“Şiirimle, bütün olanakları kullanarak, insan denen bu yırtıcı hayvanın ve böyle bir haşaratı yaratmaması gereken Tanrı’nın canına okuyacağım.”
Lautréamont, binbir metamorfozlarla insan adını taşıyan yaratığa ve can düşmanı Tanrı’ya eşi görülmemiş bir meydan savaşı açar.
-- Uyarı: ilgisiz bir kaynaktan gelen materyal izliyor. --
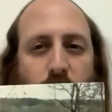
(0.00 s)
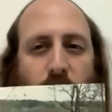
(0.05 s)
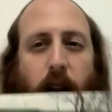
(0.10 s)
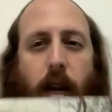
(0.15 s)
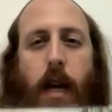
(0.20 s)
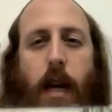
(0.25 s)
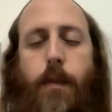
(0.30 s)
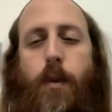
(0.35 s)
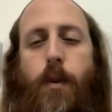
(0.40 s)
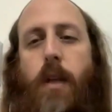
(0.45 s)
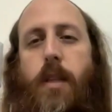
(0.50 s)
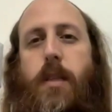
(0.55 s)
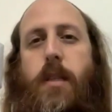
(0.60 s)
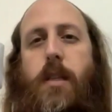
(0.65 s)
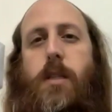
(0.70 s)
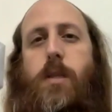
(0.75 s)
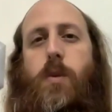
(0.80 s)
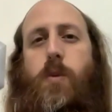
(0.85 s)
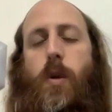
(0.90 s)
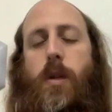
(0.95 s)
I brought
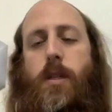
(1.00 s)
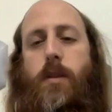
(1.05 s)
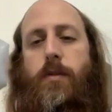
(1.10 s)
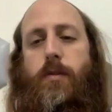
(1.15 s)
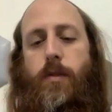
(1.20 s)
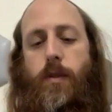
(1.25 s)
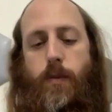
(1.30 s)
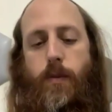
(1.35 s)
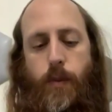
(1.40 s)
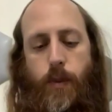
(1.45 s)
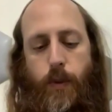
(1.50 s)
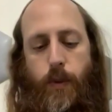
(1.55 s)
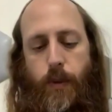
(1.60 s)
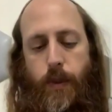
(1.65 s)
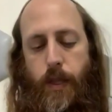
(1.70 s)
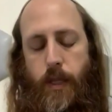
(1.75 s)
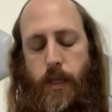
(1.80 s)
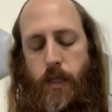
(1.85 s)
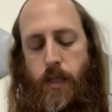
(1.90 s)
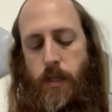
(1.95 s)
this wonderful book
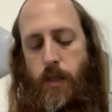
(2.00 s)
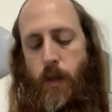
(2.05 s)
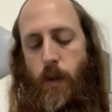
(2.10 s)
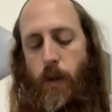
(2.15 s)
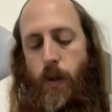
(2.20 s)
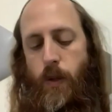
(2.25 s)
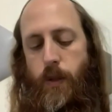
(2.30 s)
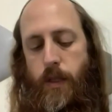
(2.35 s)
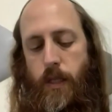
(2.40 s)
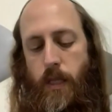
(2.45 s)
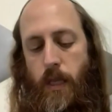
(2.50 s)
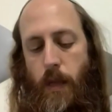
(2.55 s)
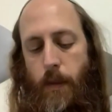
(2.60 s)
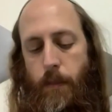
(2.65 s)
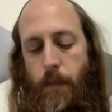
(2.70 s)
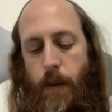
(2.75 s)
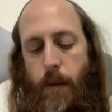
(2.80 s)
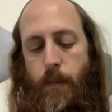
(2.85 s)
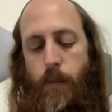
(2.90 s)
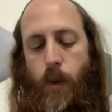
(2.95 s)
that is called
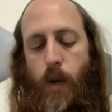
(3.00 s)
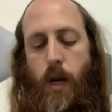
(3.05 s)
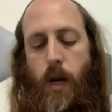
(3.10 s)
Yemem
Ereği: Tanrı’ya ve insanlara özgü kötülükleri, psikolojisinin en derininden kazıyıp, kötülüklerinin bin katını gözler önüne sergiler; iyilik adına icra edilen kötülüğü iyilik dışına itilen kötülükle savaştırarak ayna tutar onlara ve kötülüğü resimlemekte onlardan üstün olduğunu kanıtlar.
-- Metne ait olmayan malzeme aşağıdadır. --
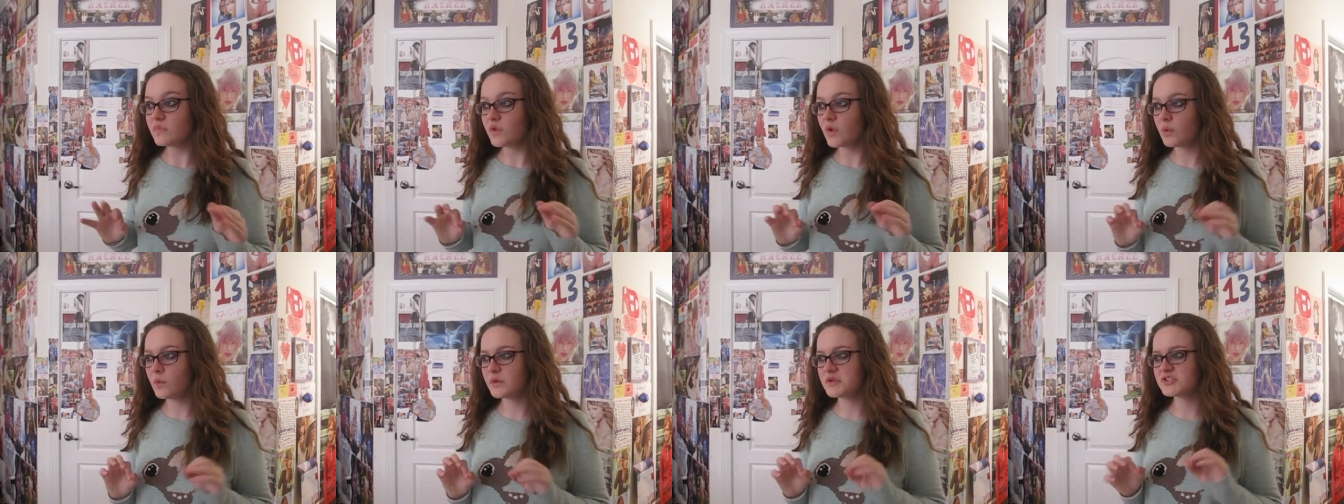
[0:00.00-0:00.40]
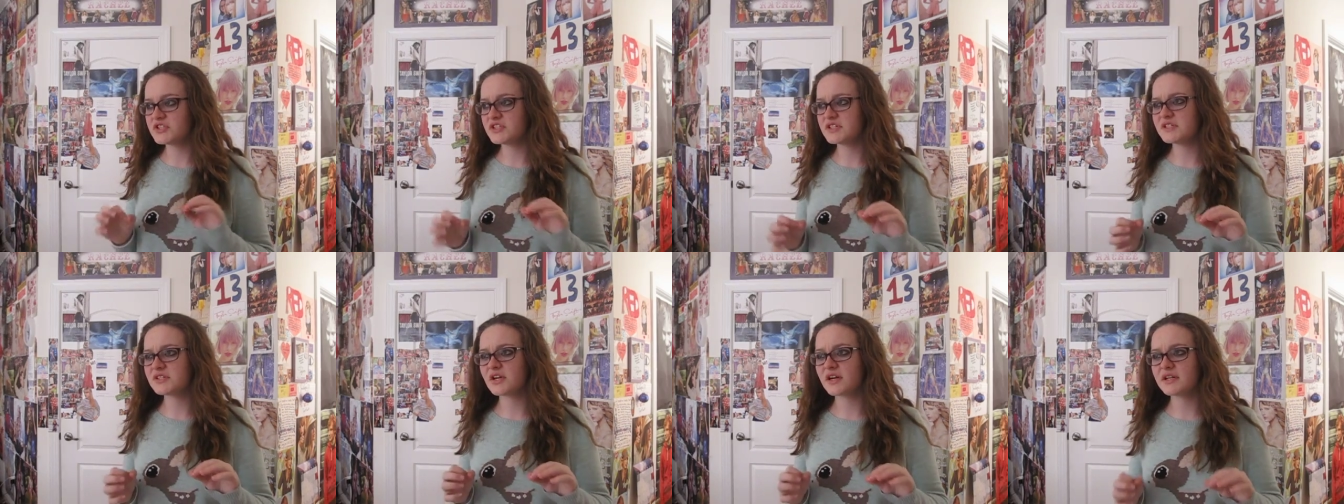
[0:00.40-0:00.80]
When
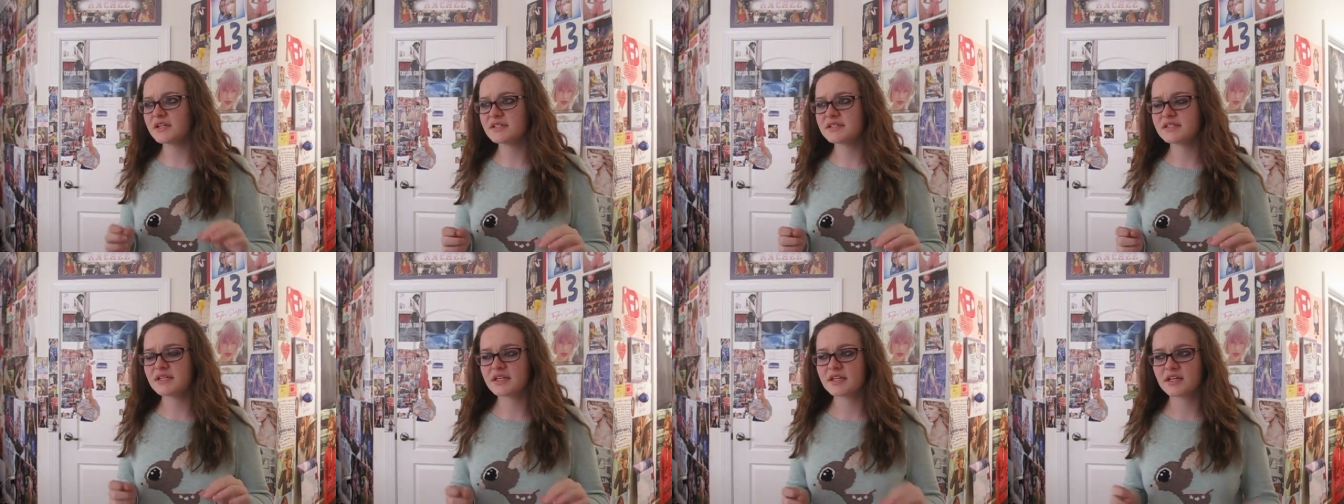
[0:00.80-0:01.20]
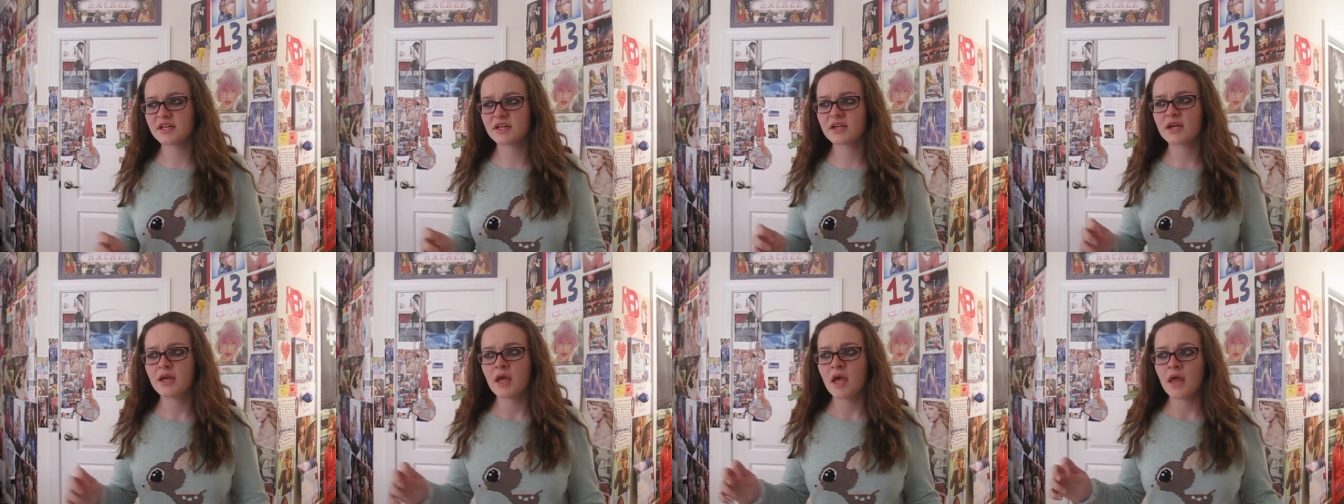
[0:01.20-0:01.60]
she started
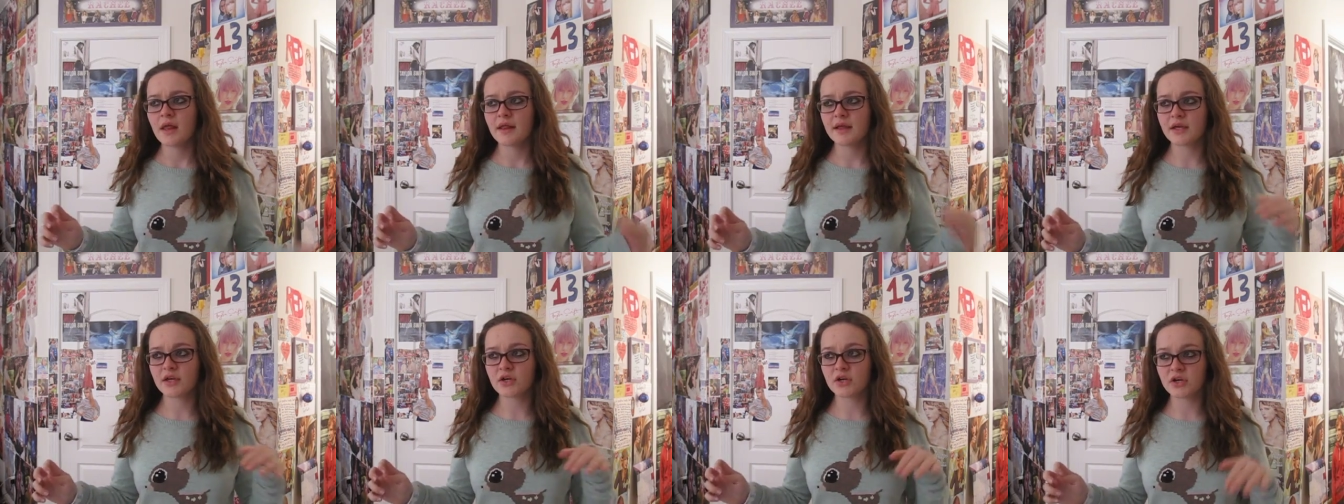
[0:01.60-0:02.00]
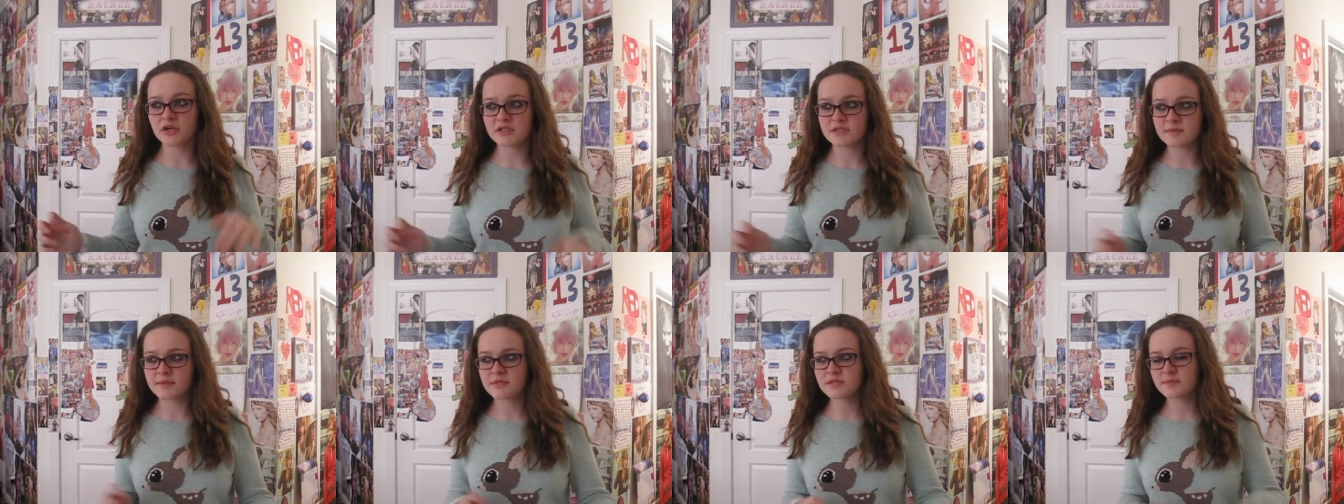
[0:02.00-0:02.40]
sending like
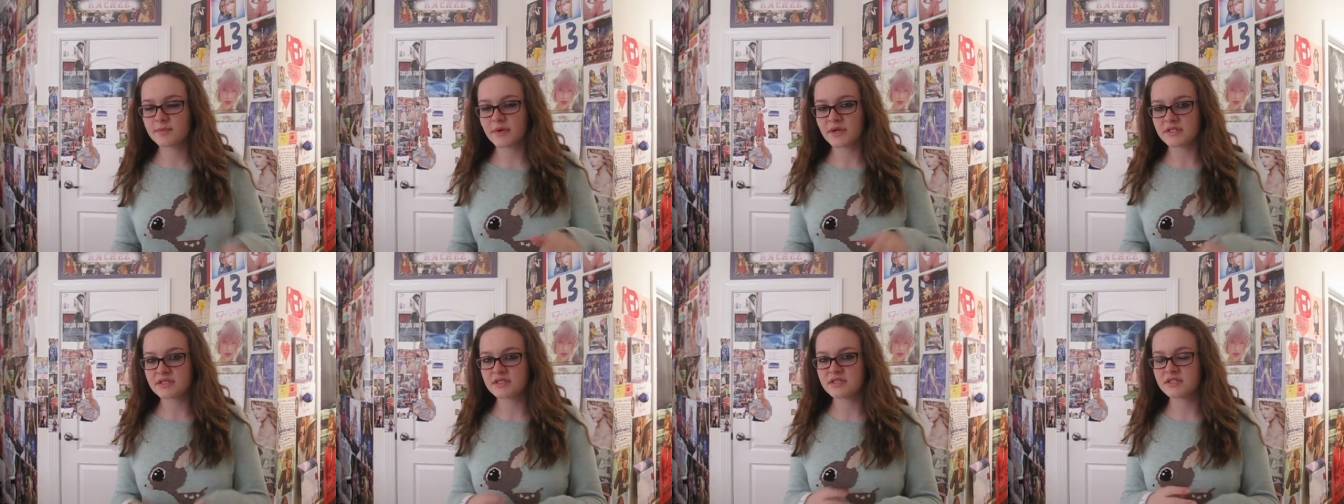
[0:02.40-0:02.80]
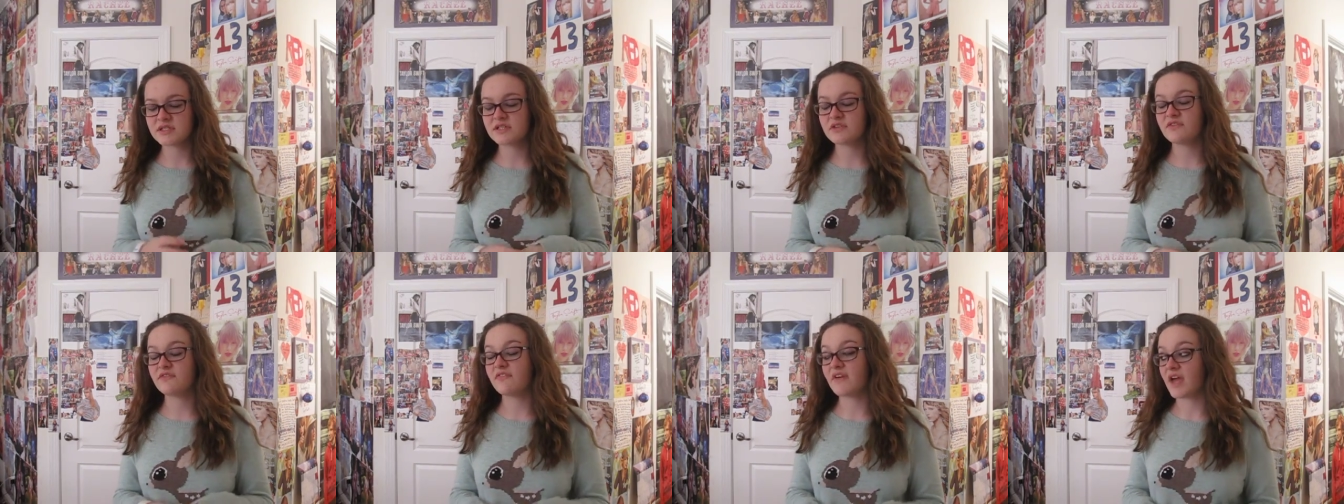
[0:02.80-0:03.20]
Christmas presents
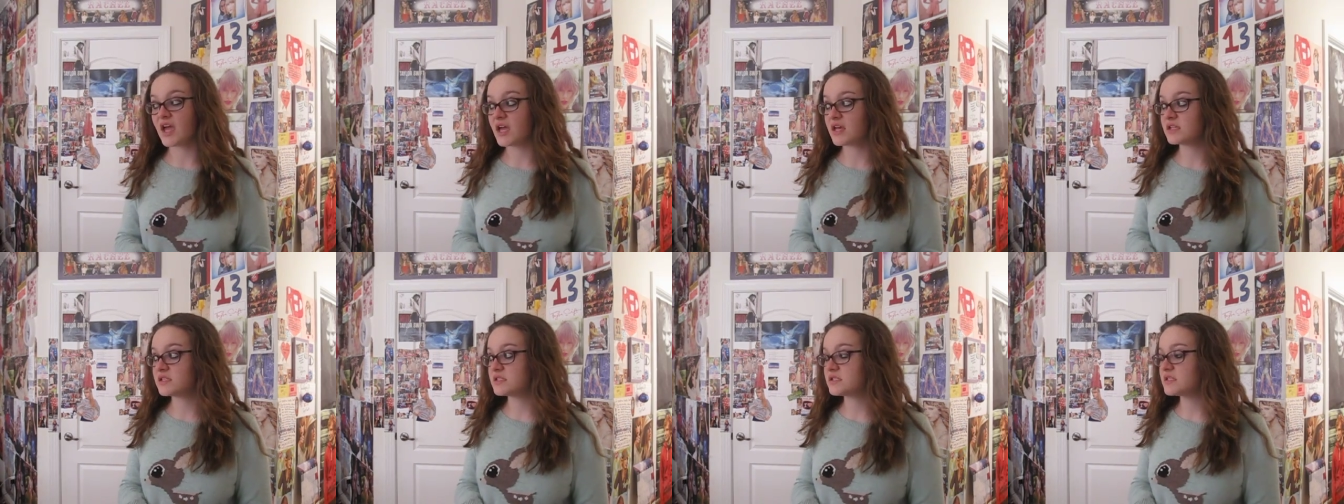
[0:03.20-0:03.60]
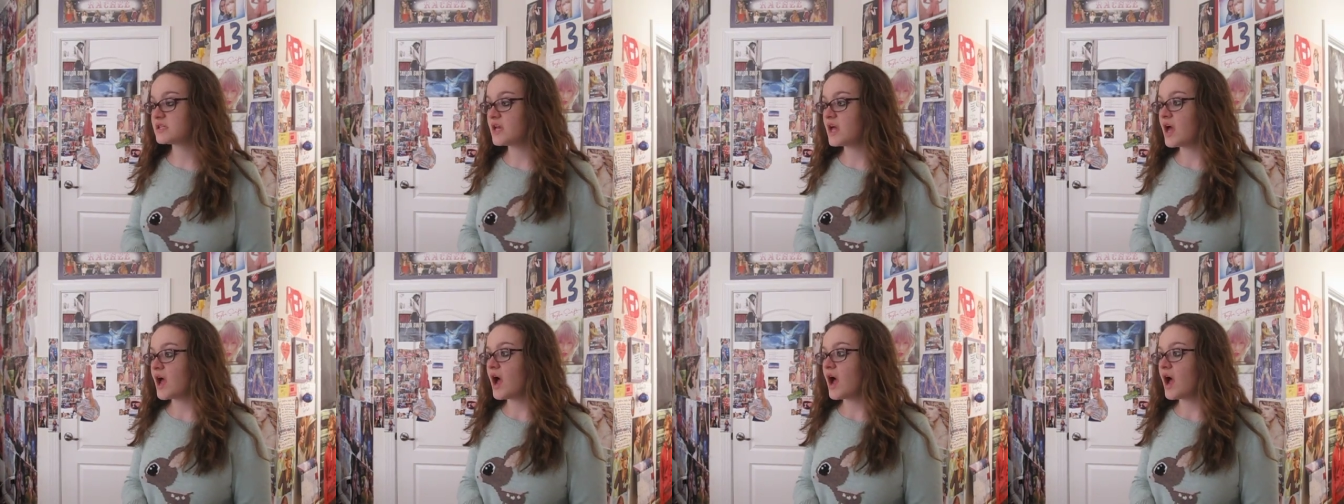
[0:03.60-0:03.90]
to fans,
Dehşet saçan korku düşünceleri, alt üst olmuş bir psişik yapı, normatif olmayan ve normal kabul edilmeyen; karanlığı ve umutsuzluğu deşen fantezilerle kötülüğü insanlık dışı bir güzellikle en uca taşıyarak Yaratıcı’yı öldürür. Tanrı’nın şeytani, zalim ve acımasız, kıyıcı ve merhametsiz yüzünü sergilerken, Tanrı’nın iyi-kötü ayrımının bir sahte oyun olduğunu ve insanların bu oyunu sistemleştirerek oynadıklarını gösterir. Sevginin kötülükle iç içe işlendiği bu eserde şu tümcedeki biriciklik bilinmeyene armağan edilen ölümcül bir hediyedir:
“Kadınları sevmem ben! Hermafroditleri bile! Bana benzeyen, insan soyluluğunun en belirgin, en silinmez harflerini alınlarında taşıyan varlıklar gerek bana!”